The stratum basale is a single layer of cells primarily made of basal cells. Abasal cell is a cuboidal-shaped stem cell that is a precursor of the keratinocytes of the epidermis. All of the keratinocytes are produced from this unmarried layer of cells, which are constantly going through mitosis to produce new cells. Every bit new cells are formed, the existing cells are pushed superficially away from the stratum basale. Two other cell types are found dispersed amongst the basal cells in the stratum basale. The start is aMerkel cell, which functions as a receptor and is responsible for stimulating sensory nerves that the encephalon perceives as touch. These cells are especially abundant on the surfaces of the hands and feet. The 2d is a melanocyte, a cell that produces the paint melanin.Melanin gives hair and skin its color, and also helps protect the living cells of the epidermis from ultraviolet (UV) radiations damage.

In a growing fetus, fingerprints form where the cells of the stratum basale run into the papillae of the underlying dermal layer (papillary layer), resulting in the germination of the ridges on your fingers that you recognize every bit fingerprints. Fingerprints are unique to each individual and are used for forensic analyses because the patterns practise not alter with the growth and aging processes.

Stratum Spinosum

As the name suggests, thestratum spinosum is spiny in appearance due to the protruding cell processes that join the cells via a construction called adesmosome. The desmosomes interlock with each other and strengthen the bond between the cells. It is interesting to note that the "spiny" nature of this layer is an artifact of the staining process. Unstained epidermis samples do not showroom this feature appearance. The stratum spinosum is composed of eight to 10 layers of keratinocytes, formed as a result of cell division in the stratum basale (Figure 5). Interspersed amongst the keratinocytes of this layer is a type of dendritic cell called theLangerhans cell, which functions every bit a macrophage by engulfing bacteria, foreign particles, and damaged cells that occur in this layer.

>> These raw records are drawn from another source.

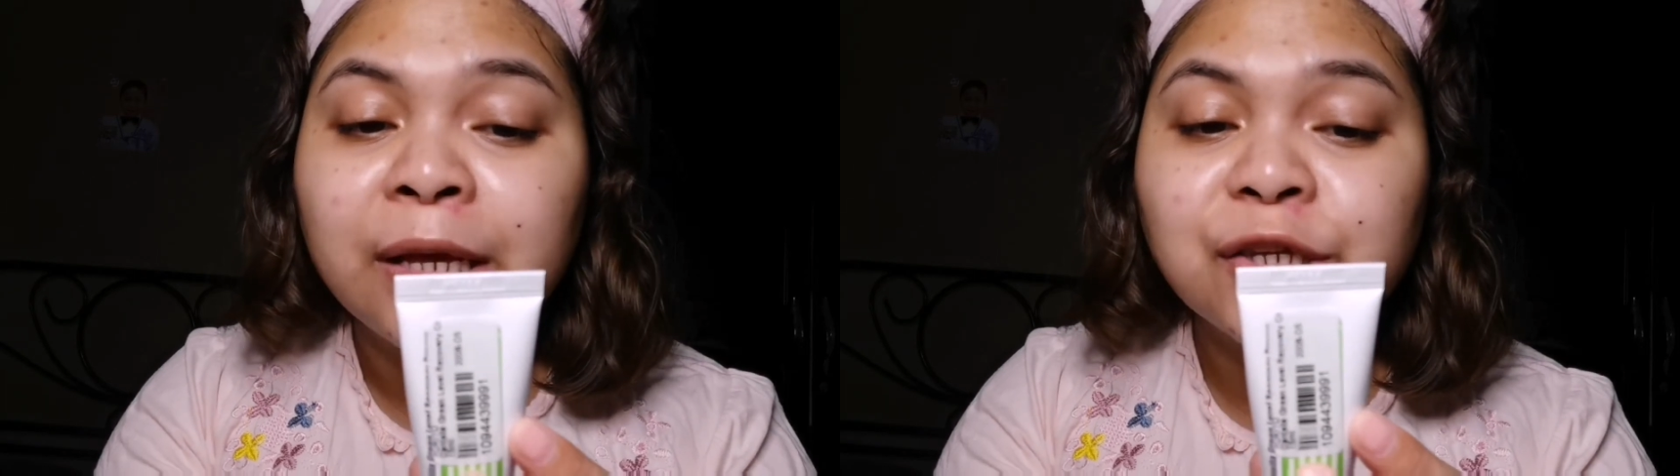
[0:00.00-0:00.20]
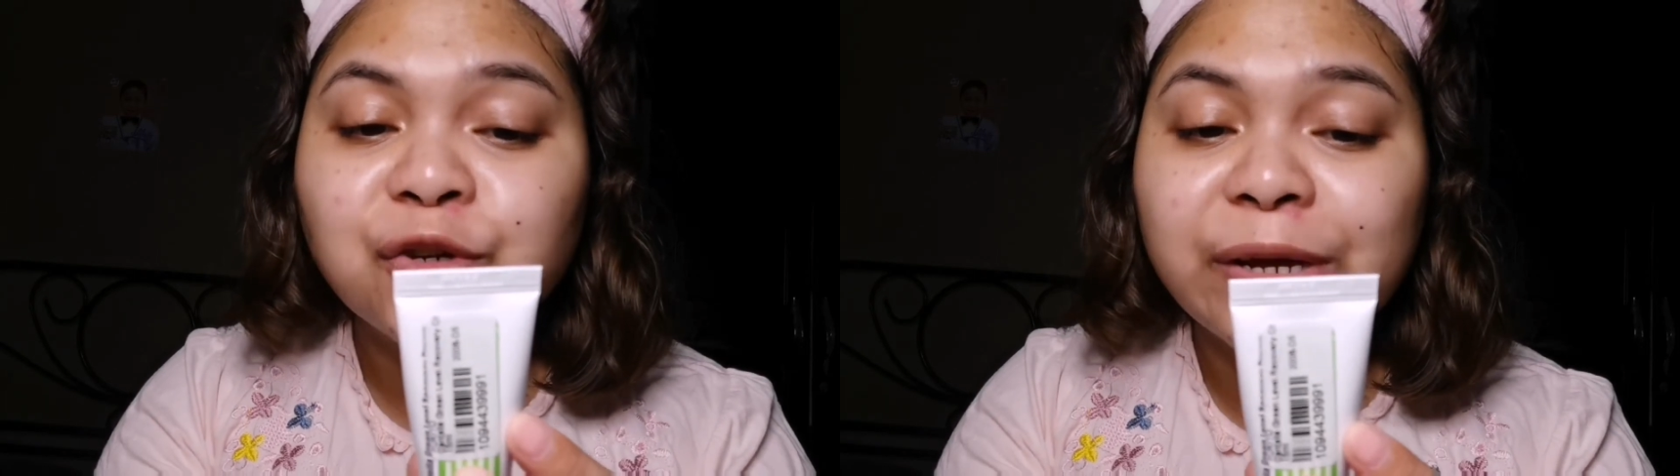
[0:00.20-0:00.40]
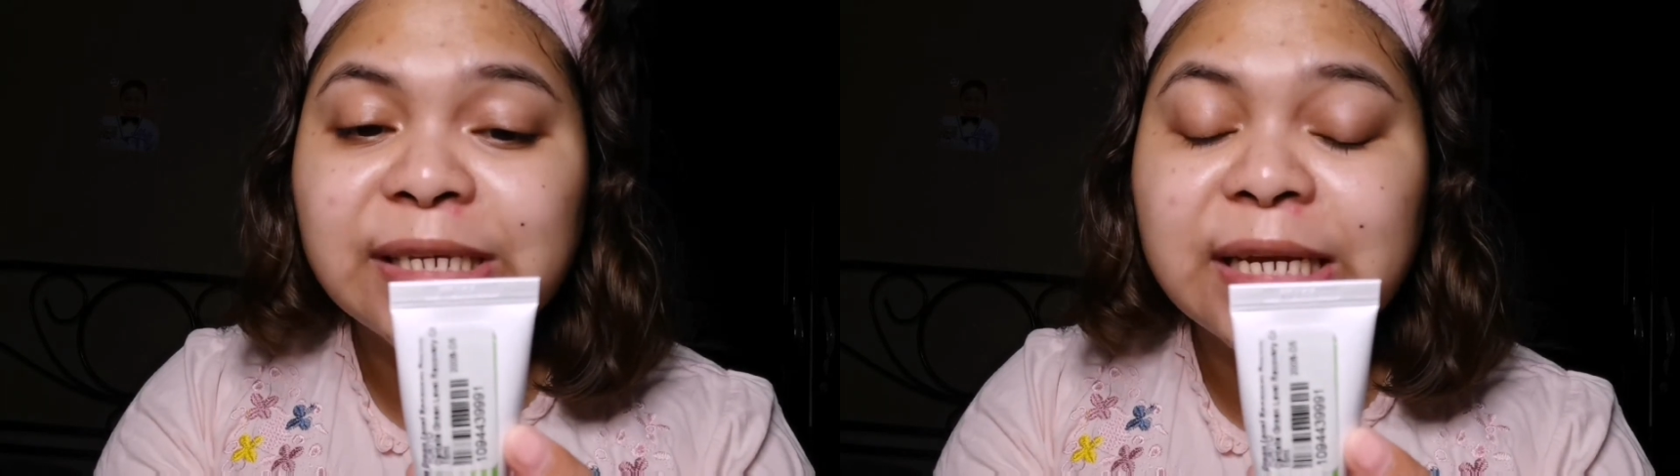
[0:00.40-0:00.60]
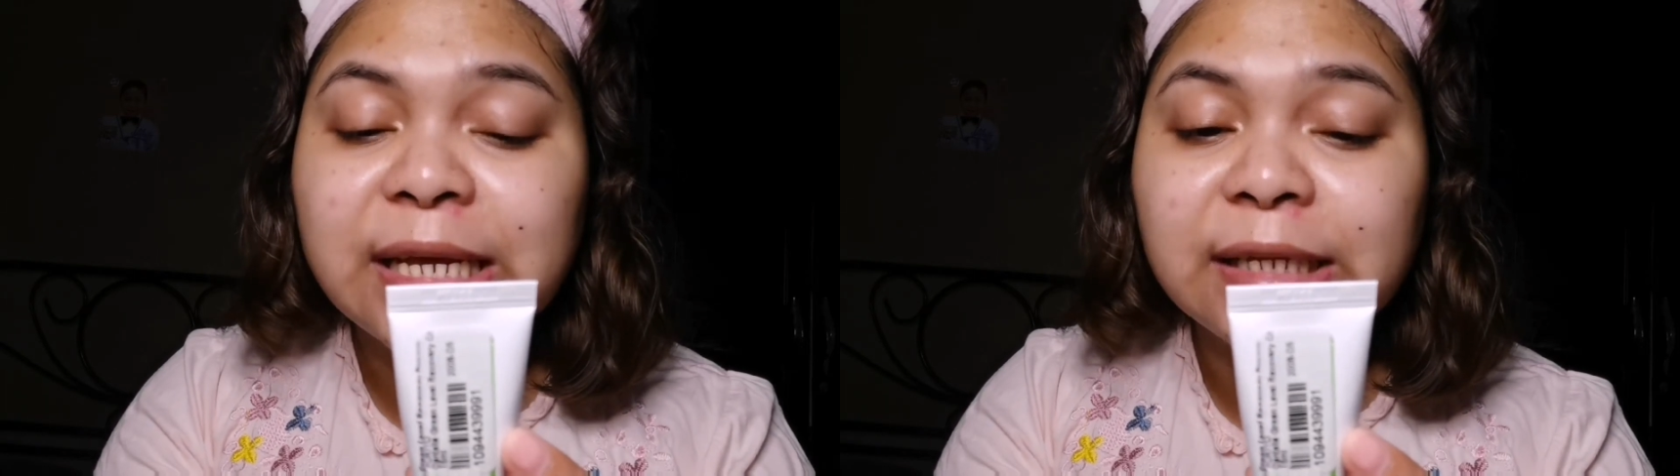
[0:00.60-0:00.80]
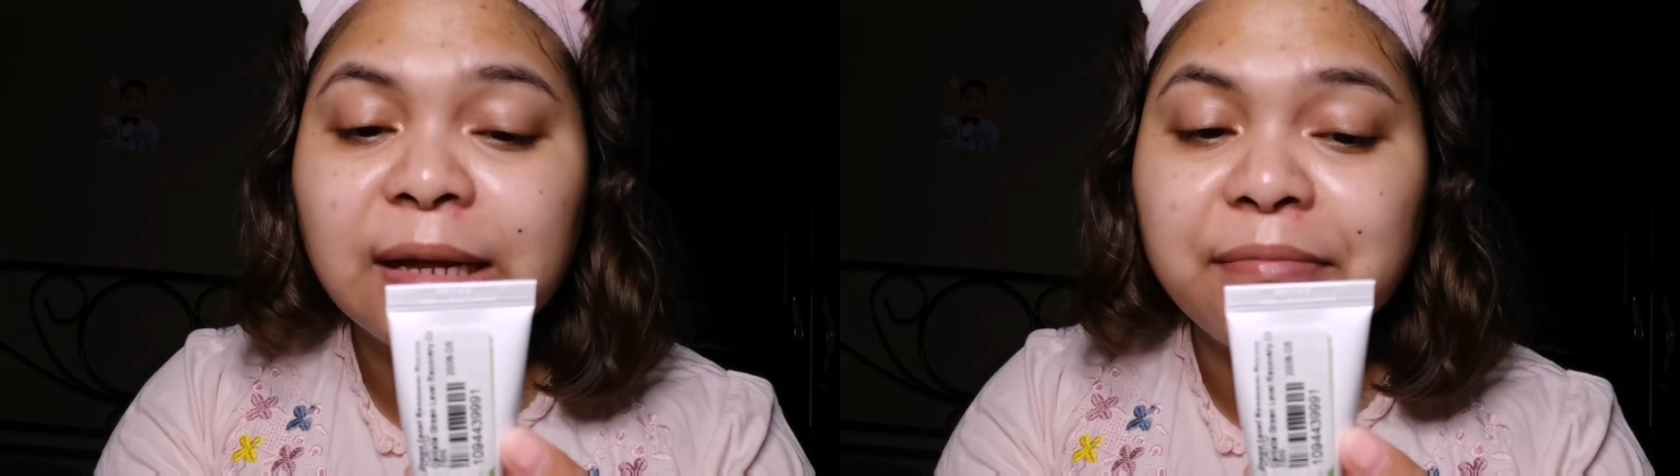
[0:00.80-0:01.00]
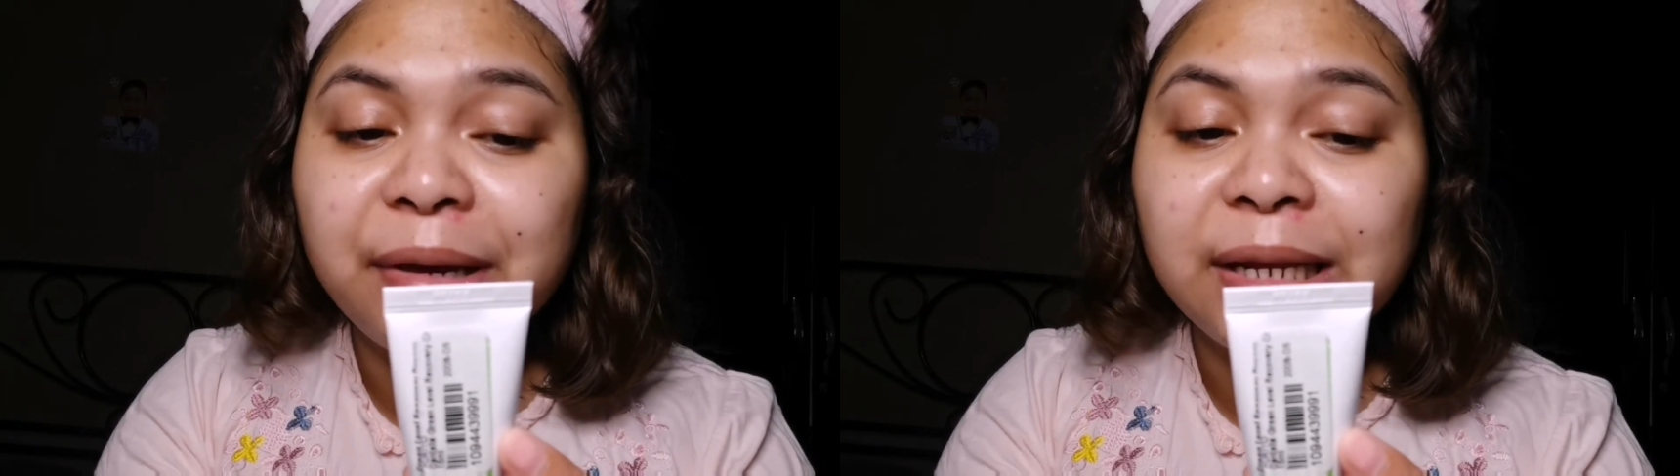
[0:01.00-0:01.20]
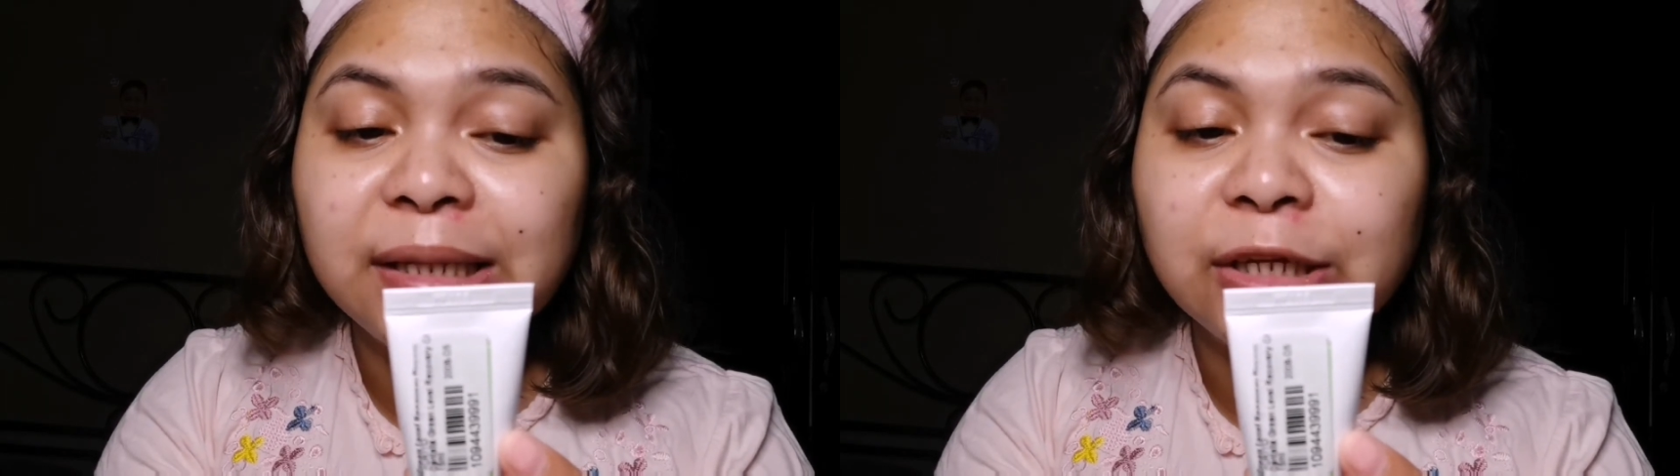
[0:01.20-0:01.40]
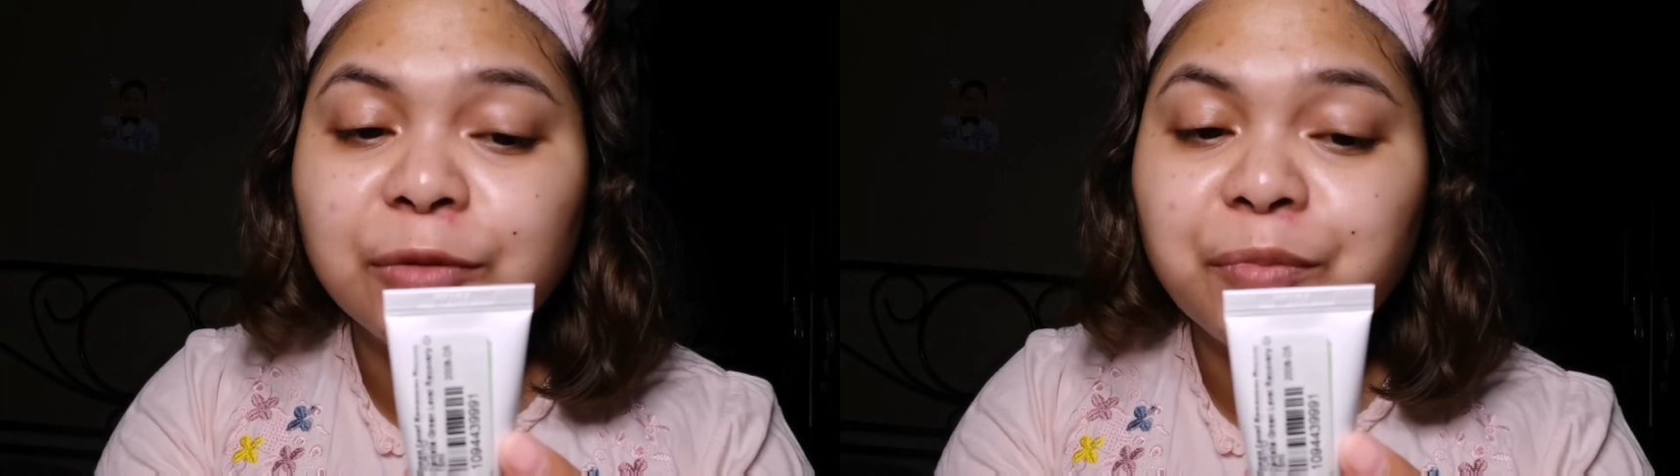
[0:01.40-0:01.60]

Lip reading: strengthening the ability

This micrograph of the epidermis shows stratum corneum as a rough, darkened layer. The next layer, the stratum granulosum, contains white cells with areas of black in their cytoplasm, equal in thickness to the stratum corneum. The third layer, the stratum spinosum, contains large, grayish cells. The stratum spinosum is the thickest layer, occupying half of the micrograph. A hair follicle is embedded in this layer, which is a round structure with black, concentric spots. The fourth layer is the stratum basalis, which contains grayish cells with clear, dark nuclei, similar in thickness to the stratum corneum. The dermis is the deepest layer, and is lightly-colored with interspersed gray cells. A cross-section of a capillary is visible within the dermis.

Figure 5. Cells of the Epidermis. The cells in the dissimilar layers of the epidermis originate from basal cells located in the stratum basale, yet the cells of each layer are distinctively unlike. EM × 2700. (Micrograph provided by the Regents of Academy of Michigan Medical Schoolhouse © 2012)

View the University of Michigan WebScope to explore the tissue sample in greater detail. If you lot zoom on the cells at the outermost layer of this department of skin, what do yous notice about the cells?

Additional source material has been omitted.